Middeleeuwen, folteringen
Als lid van de ‘Gesellschaft für modernes Leben’ waarin de ‘modernen’ van de jaren negentig in München waren georganiseerd hield hij in 1891 een rede over ‘Genie en Waanzin’ waarin hij de grenzen tussen normaal en abnormaal ter discussie stelde. Daarmee begaf hij zich op het gebied van wat later de anti-psychiatrie zou gaan heten. Panizza beschouwde zich zelf niet als een kunstenaar in traditionele zin, maar hij noemde zich een ‘psychopaat die slechts zijn ziel wilde openbaren’. Voor hem bestond er maar één werkelijkheid en die huisde in de geest van de mens. Al het andere was ‘buitenwereld’ en als zodanig niet interessant. Thema van de kunst moest het driftleven van de mens zijn. In dromen, fantasieën en visioenen kon de literatuur iets van die immateriële werkelijkheid openbaren. In zijn verhalenbundels Dämmrungsstücke, Visionen en Die gelbe Kröte keert hij zijn innerlijke werkelijkheid naar buiten en toont hij de ‘naakte waarheid’ van zijn ziel. In tientallen artikelen richt Panizza vlijmscherpe aanvallen op de verstarde instituties van zijn tijd, hij pleit voor een vrije seksualiteit en sympathiseert met de arbeidersbeweging en zet zich vooral in voor een modernisering van het theater, waarbij hij als een van de eersten oog heeft voor de artistieke waarde van variététheater en volksstukken. Het jaar eenzame opsluiting in de gevangenis in Amberg heeft een radicaliserend effect op de sensibele Panizza en het is nu niet meer de kerk, maar vooral de staat die hij verantwoordelijk stelt voor het kwaad in de wereld. Lang voor Foucault formuleert hij dat in vergelijking met de psychische terreur van de isolatiecel de middeleeuwse folteringen humane middelen waren in handen van de staat.
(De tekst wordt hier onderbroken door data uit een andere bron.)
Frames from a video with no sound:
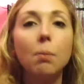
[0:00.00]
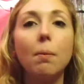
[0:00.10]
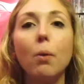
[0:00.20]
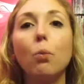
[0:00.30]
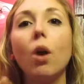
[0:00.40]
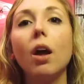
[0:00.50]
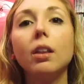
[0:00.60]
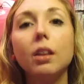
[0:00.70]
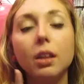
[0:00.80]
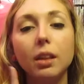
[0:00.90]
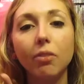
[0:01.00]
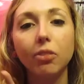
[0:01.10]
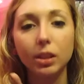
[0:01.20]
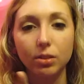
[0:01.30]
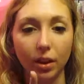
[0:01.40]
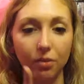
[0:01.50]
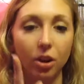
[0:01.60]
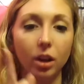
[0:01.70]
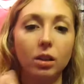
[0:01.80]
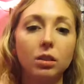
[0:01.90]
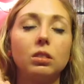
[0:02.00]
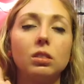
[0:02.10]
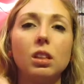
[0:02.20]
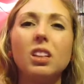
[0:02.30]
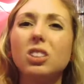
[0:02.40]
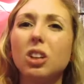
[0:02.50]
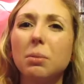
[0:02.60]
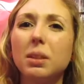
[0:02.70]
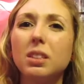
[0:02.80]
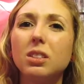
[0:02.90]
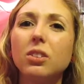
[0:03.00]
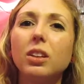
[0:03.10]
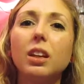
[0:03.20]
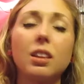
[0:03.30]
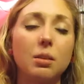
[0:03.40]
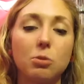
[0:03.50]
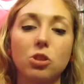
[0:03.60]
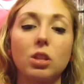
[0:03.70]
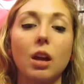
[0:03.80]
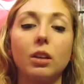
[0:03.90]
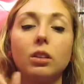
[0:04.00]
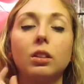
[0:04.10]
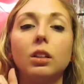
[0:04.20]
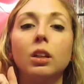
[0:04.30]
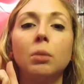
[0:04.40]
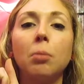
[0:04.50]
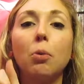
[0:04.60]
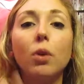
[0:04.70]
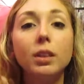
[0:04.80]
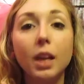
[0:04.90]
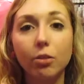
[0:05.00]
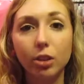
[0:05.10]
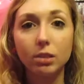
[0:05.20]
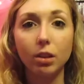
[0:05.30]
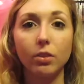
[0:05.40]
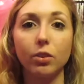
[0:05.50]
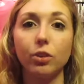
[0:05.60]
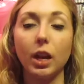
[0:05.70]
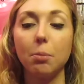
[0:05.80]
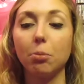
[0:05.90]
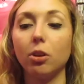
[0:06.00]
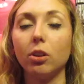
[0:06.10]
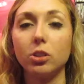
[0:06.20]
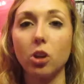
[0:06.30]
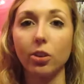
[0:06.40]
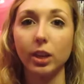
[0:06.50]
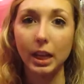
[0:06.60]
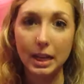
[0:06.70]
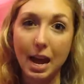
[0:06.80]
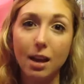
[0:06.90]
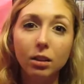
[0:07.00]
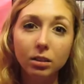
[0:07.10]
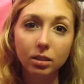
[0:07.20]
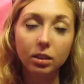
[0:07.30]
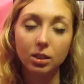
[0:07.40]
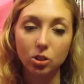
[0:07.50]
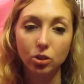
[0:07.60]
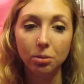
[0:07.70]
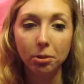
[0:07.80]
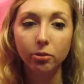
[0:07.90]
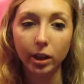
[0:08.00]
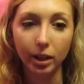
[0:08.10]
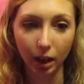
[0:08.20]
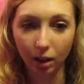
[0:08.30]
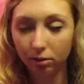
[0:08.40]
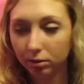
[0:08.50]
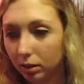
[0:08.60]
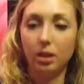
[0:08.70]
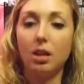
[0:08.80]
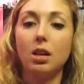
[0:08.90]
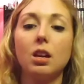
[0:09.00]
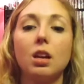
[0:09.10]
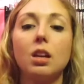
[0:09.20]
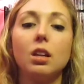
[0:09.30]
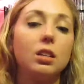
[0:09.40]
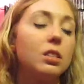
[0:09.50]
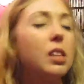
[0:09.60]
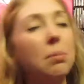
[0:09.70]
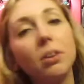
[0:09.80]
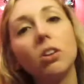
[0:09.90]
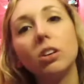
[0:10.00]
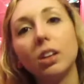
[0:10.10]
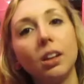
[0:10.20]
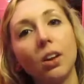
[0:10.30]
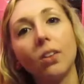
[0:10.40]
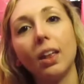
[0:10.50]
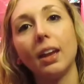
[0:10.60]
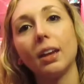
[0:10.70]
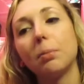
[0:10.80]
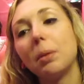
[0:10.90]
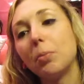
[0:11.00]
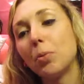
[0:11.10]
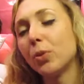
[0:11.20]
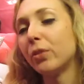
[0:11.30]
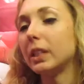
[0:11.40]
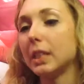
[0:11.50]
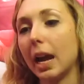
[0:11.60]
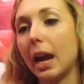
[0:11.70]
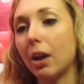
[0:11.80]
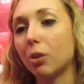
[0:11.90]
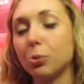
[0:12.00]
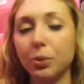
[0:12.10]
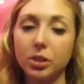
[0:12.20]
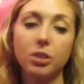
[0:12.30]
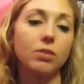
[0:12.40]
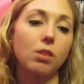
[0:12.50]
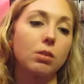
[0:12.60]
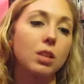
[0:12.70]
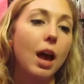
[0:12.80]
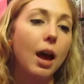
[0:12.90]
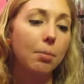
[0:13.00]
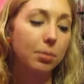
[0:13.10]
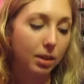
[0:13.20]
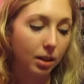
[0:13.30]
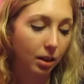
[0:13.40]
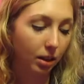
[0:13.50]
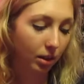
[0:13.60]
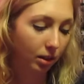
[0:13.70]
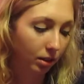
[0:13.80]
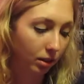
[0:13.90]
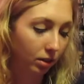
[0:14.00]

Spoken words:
My one Netflix favorite, did I talk about this already? I think I'm just tired. My one Netflix favorite for April is called The Canal. It's streaming right now. It is typical, you know, like people move into a house, weird stuff starts happening,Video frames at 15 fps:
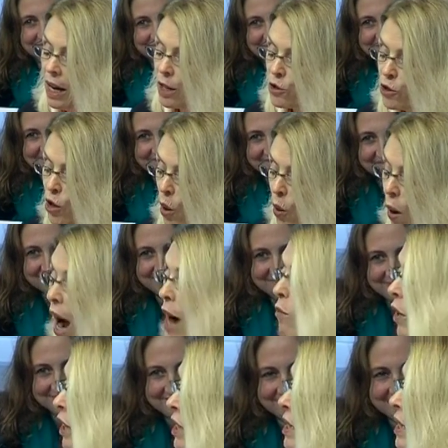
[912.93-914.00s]
So I
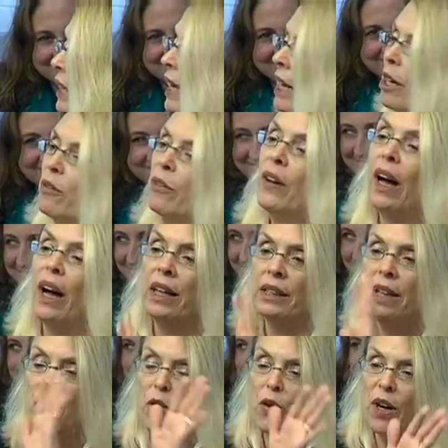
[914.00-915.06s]
wanted to give
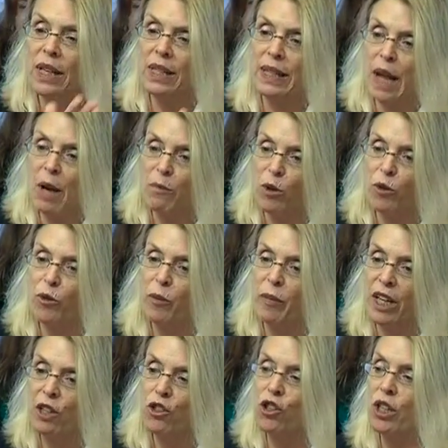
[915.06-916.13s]
another example from
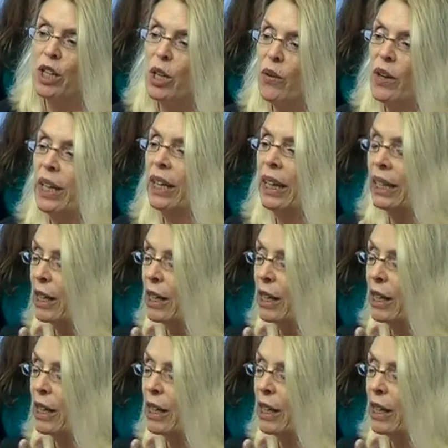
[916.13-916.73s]
engineering, and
Maar niet alleen zijn inzichten, ook zijn paranoia is toegenomen. Panizza emigreert naar Zwitserland waarvandaan hij met zijn tijdschrift Zürcher Diskussionen doorgaat het Duitse Keizerrijk met kritiek te bestoken. Tot zijn ontzetting wordt hij het land uitgezet - om onduidelijke redenen maar waarschijnlijk in verband met de aanslag in 1898 op keizerin Elisabeth van Oostenrijk, die tot verscherpte maatregelen tegen verdachte buitenlanders leidde. Voor Oskar Panizza is er echter maar één verklaring voor zijn uitwijzing: de Duitse keizer Wilhelm II heeft het op hem gemunt. In Parijs schrijft de in voortdurende angst levende emigrant dan de gedichtenbundel Parisjana waarin hij de keizer voor lummel en ‘dummer Junge’ uitmaakt en hem als vijand van de mensheid en de cultuur afschildert. Opnieuw slaat de Duitse justitie toe. Er wordt beslag gelegd op zijn aanzienlijke vermogen waardoor Panizza wel gedwongen wordt naar München terug te keren, waar hem een proces wegens majesteitsbelediging wacht. Maar als statenloos geworden burger kan Panizza niet berecht worden. Dan moet er een andere oplossing komen. Het kost weinig moeite om een psychiater te vinden die Panizza voor gek verklaart. Wie ondanks een goede opvoeding keizer en vaderland beledigt moest wel als geestesziek beschouwd worden, vermeldt het deskundigenrapport, en een andere psychiater beweert dat Panizza erfelijk belast is omdat zijn hele familie geestelijk niet normaal is.
Panizza wordt van rechtsvervolging ontslagen, maar zijn vermogen blijft onder beslag. Zijn familie stelt alles in het werk om hem onder curatele te krijgen, wat in 1905 lukt. Als een opgejaagde hond zoekt Panizza zijn toevlucht uitgerekend in het ‘rode huis’ waarvoor hij zijn leven lang bang is geweest. Hij moet nog rare fratsen uithalen voordat een inrichting bereid is hem op te nemen. Pas nadat hij een paar keer in ondergoed in de straten van München is gesignaleerd en hij bij herhaling toevallige passanten agressief heeft benaderd, wordt hij in een sanatorium in Bayreuth opgenomen. Daar vervalt hij tot zwijgen, hij weigert zijn moedertaal te spreken en hij zet geen pen meer op papier. Zijn dood in 1921 wordt door niemand opgemerkt en zijn familie keurt hem zelfs geen grafsteen waardig.
Het literaire portret dat Michael Bauer van Oskar Panizza heeft geschilderd is óók het politieke portret van een tijdperk en wie geïnteresseerd is in de aloude strijd tussen geest en macht mag zich dit boek niet laten ontgaan.